What you should do:
Pictures do not belong in the copy; retype the records below exactly.

Stored items:
====
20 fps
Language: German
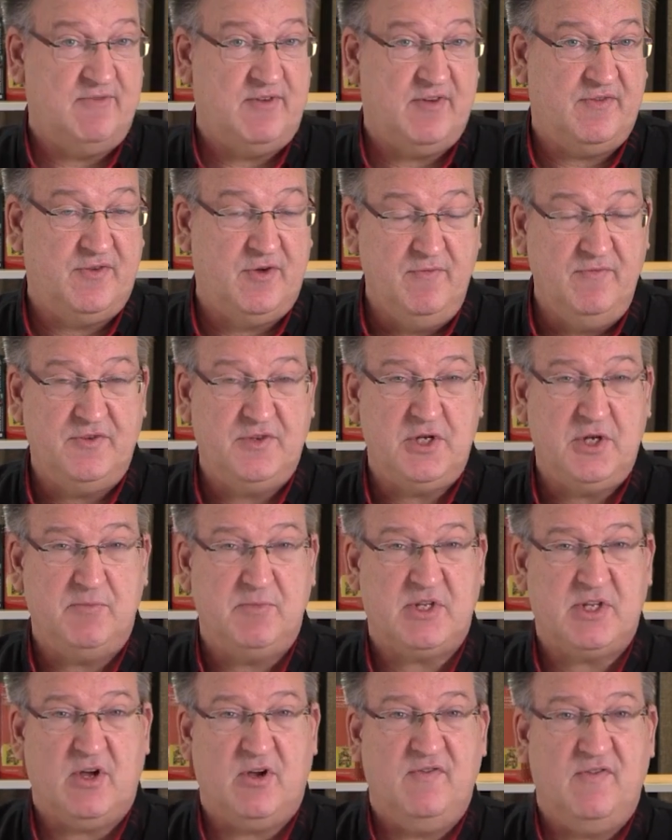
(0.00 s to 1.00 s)
haben wir fünf
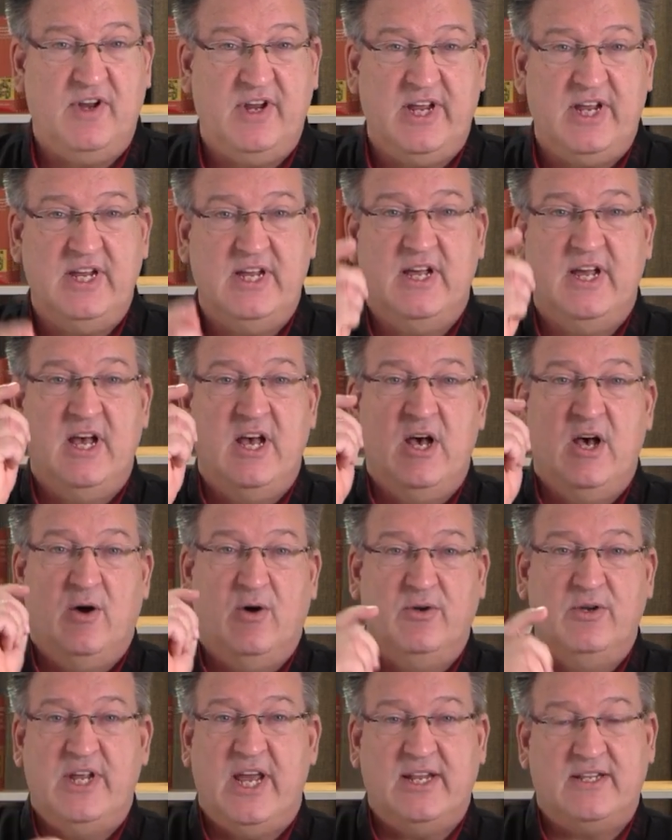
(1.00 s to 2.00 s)
Chips drauflegen
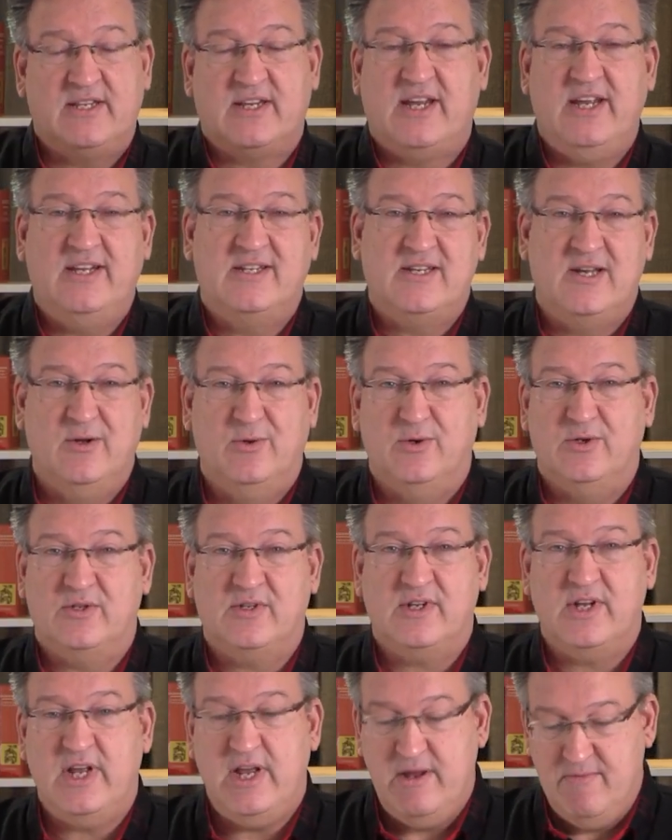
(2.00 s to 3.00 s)
und jetzt geht's
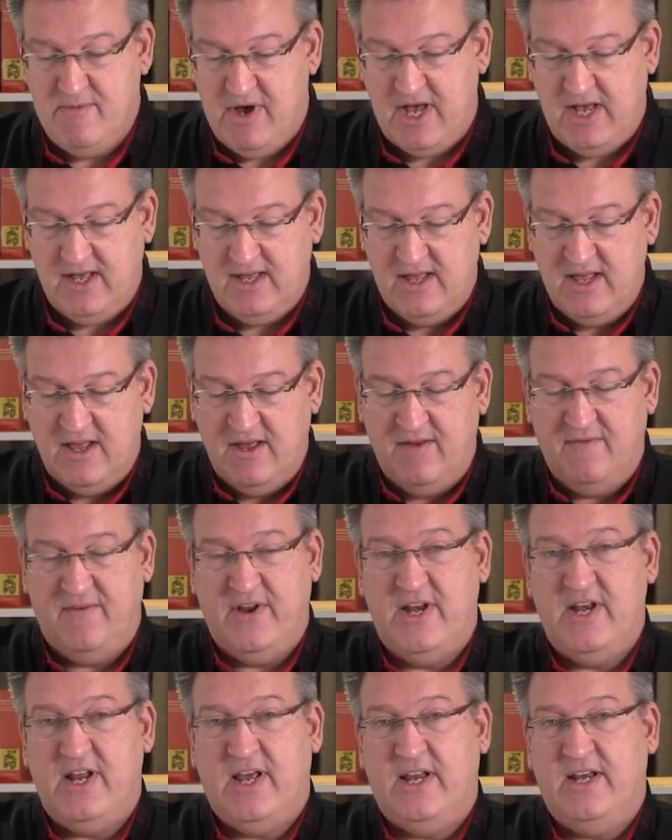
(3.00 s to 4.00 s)
los. Immer,
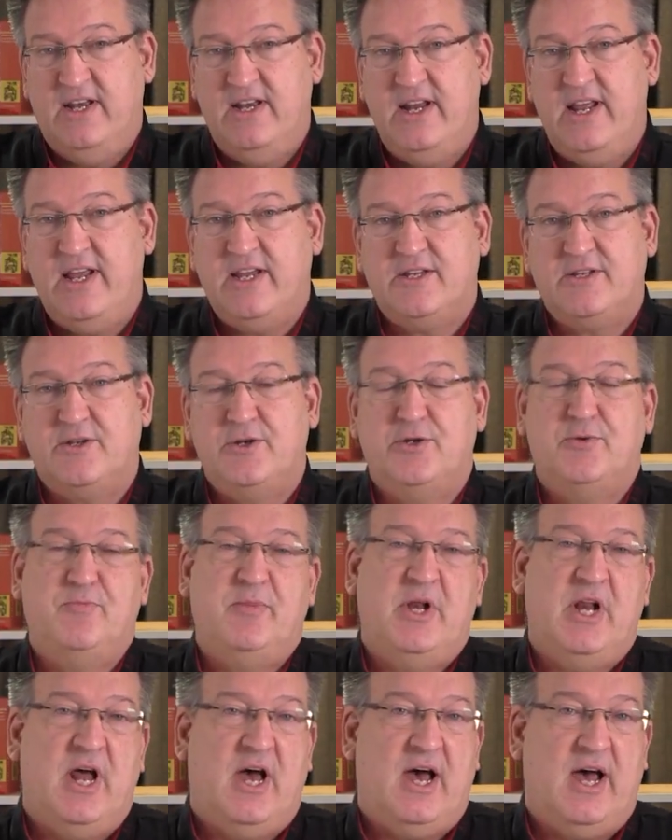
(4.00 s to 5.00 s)
wenn der nächste
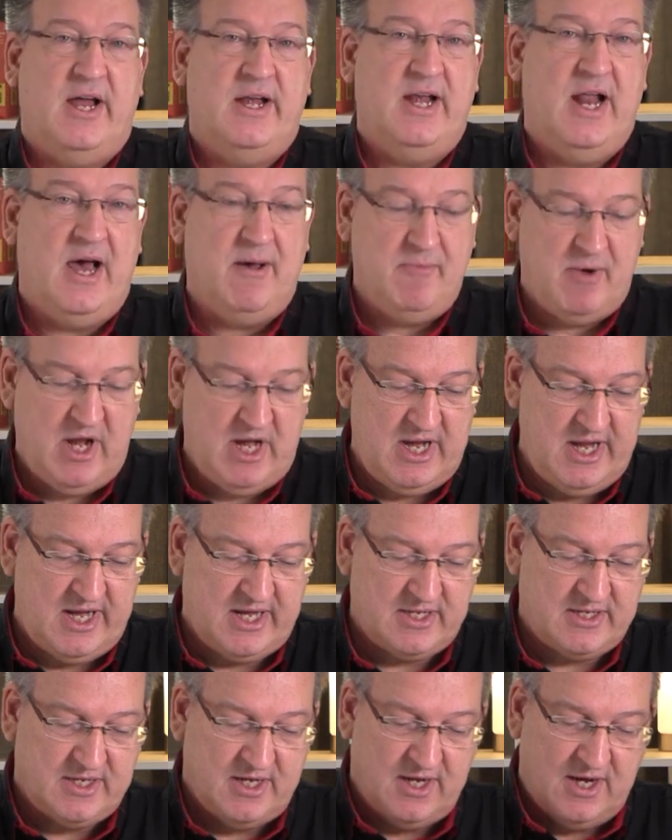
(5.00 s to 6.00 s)
Spieler ein Lama
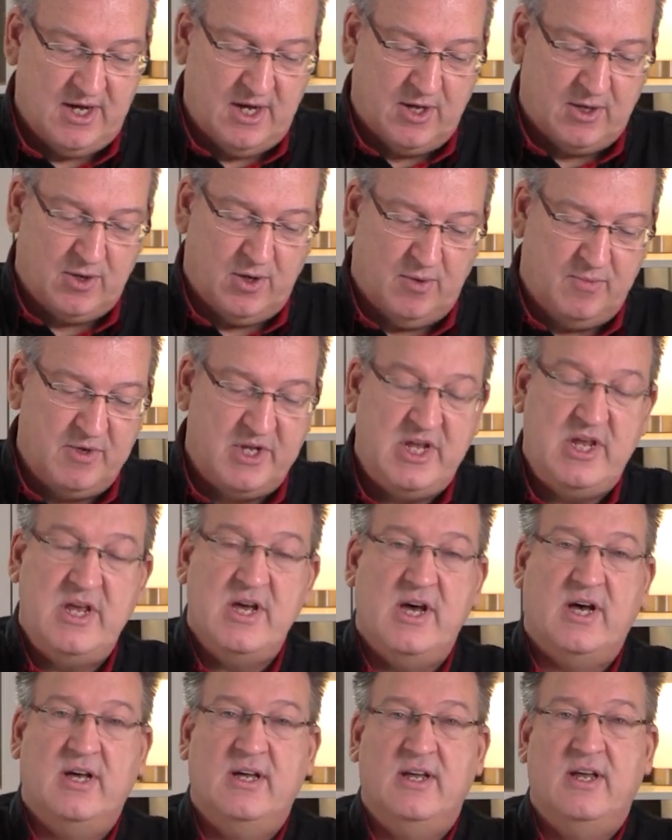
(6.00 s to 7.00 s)
legt, kommt
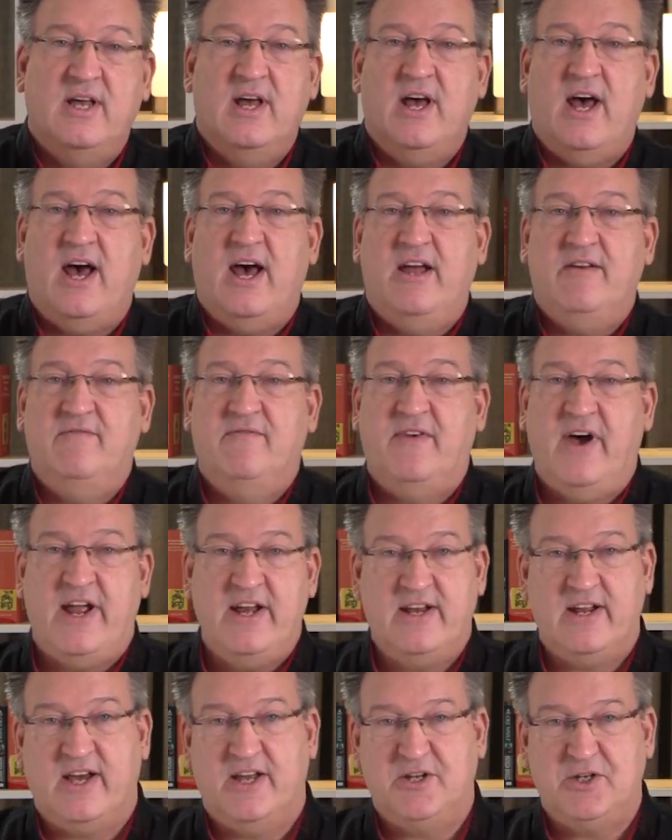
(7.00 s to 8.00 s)
hier ein
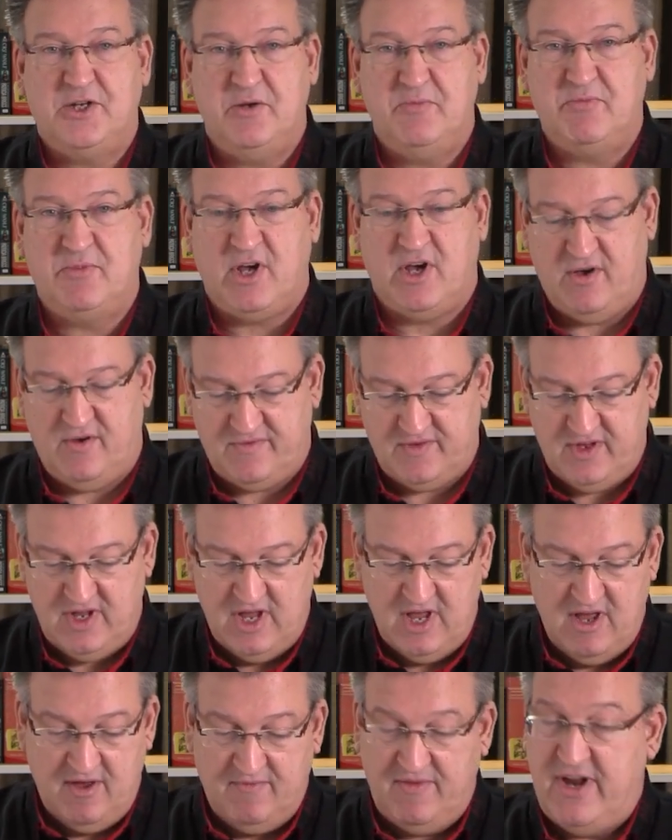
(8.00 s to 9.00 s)
weiterer Chip drauf.
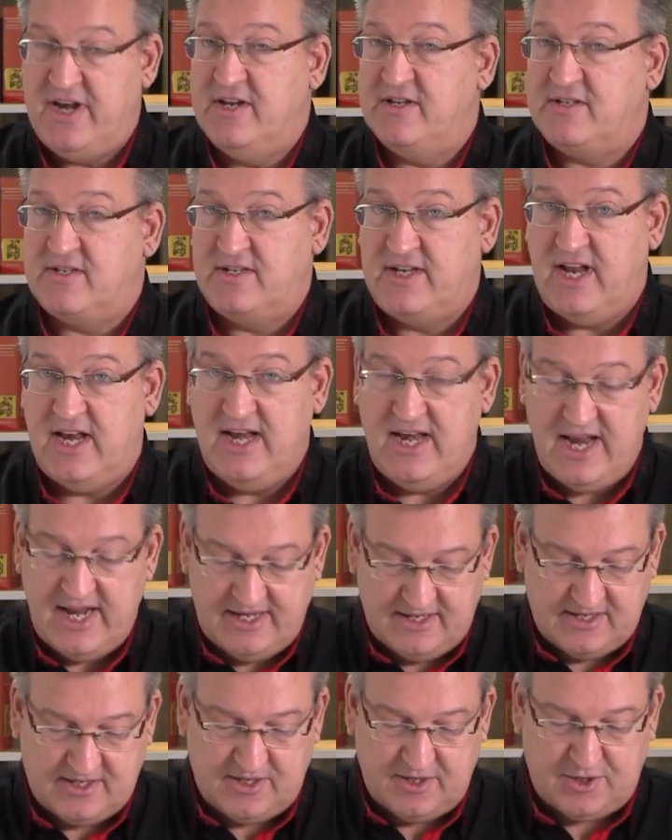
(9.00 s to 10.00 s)
Wenn es der
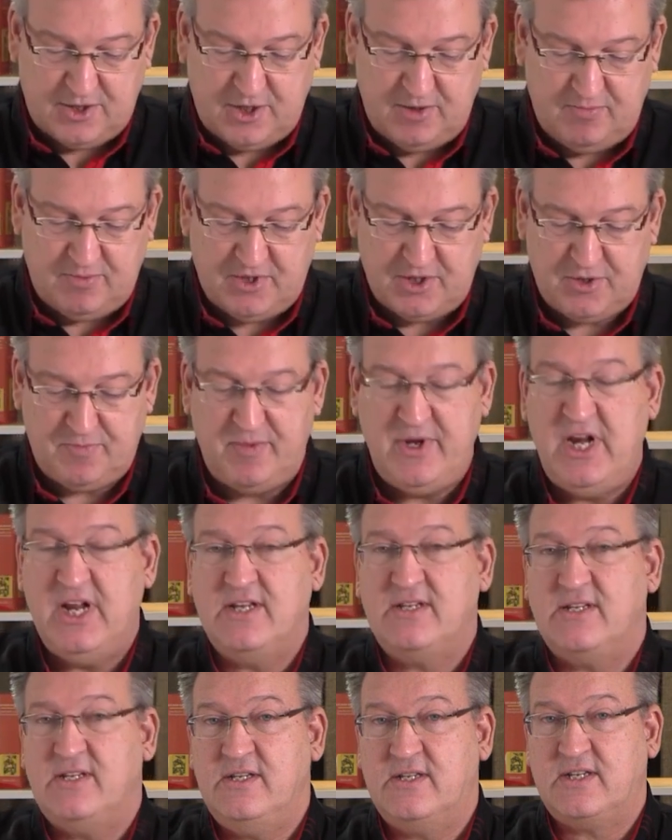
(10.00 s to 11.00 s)
letzte Chip des
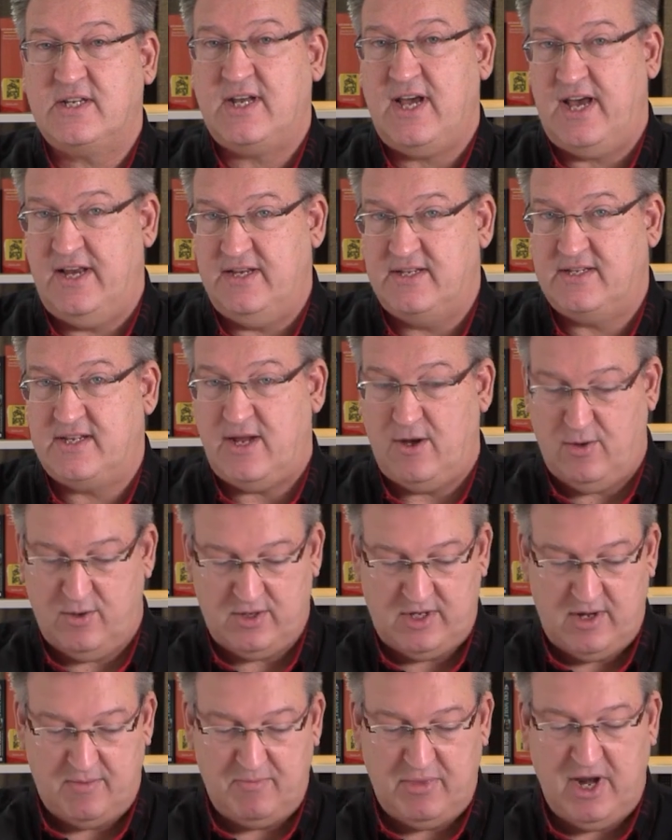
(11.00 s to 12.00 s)
Spielers ist, kann es
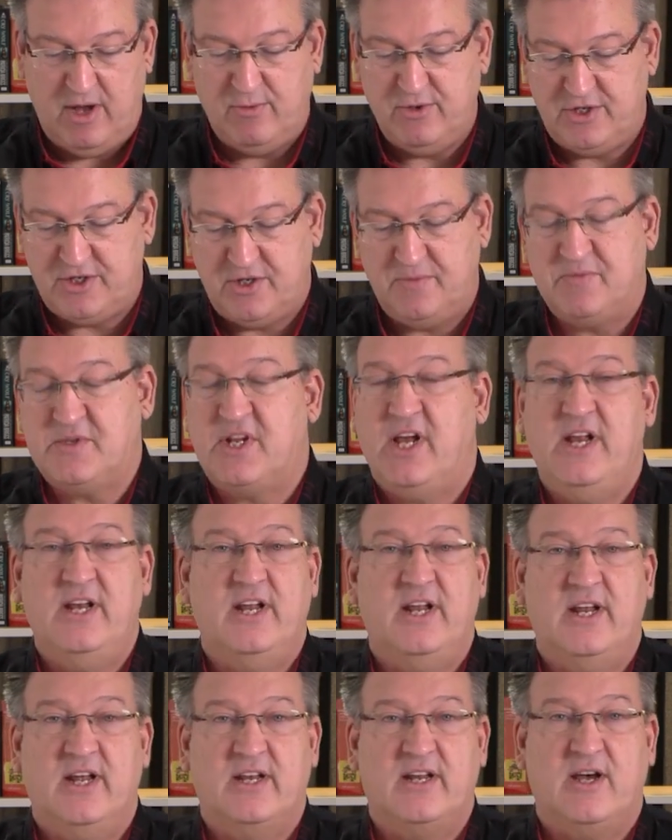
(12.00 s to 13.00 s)
auch der blaue Chip sein,
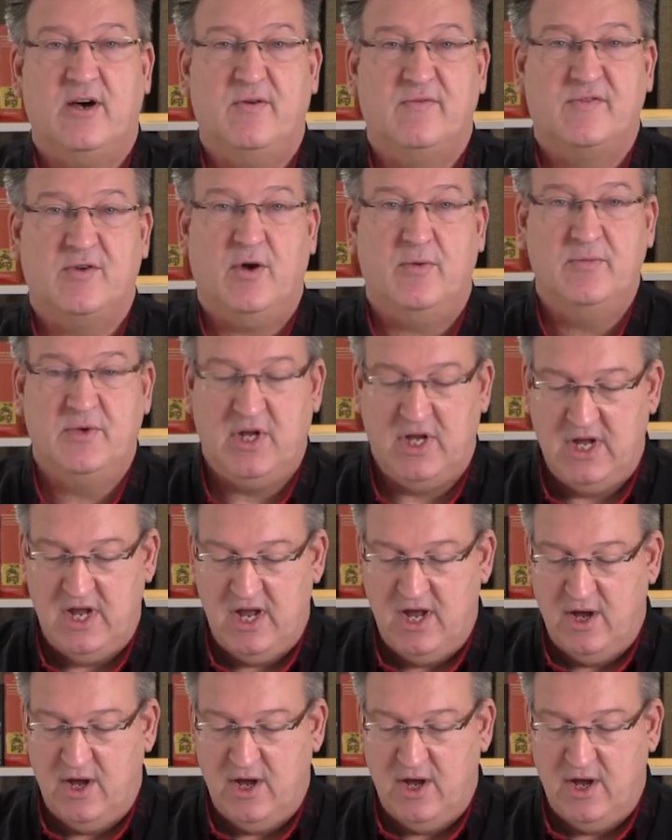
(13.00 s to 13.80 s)
der da drauf kommt.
====
Written response:
20 fps
Language: German
(0.00 s to 1.00 s)
haben wir fünf
(1.00 s to 2.00 s)
Chips drauflegen
(2.00 s to 3.00 s)
und jetzt geht's
(3.00 s to 4.00 s)
los. Immer,
(4.00 s to 5.00 s)
wenn der nächste
(5.00 s to 6.00 s)
Spieler ein Lama
(6.00 s to 7.00 s)
legt, kommt
(7.00 s to 8.00 s)
hier ein
(8.00 s to 9.00 s)
weiterer Chip drauf.
(9.00 s to 10.00 s)
Wenn es der
(10.00 s to 11.00 s)
letzte Chip des
(11.00 s to 12.00 s)
Spielers ist, kann es
(12.00 s to 13.00 s)
auch der blaue Chip sein,
(13.00 s to 13.80 s)
der da drauf kommt.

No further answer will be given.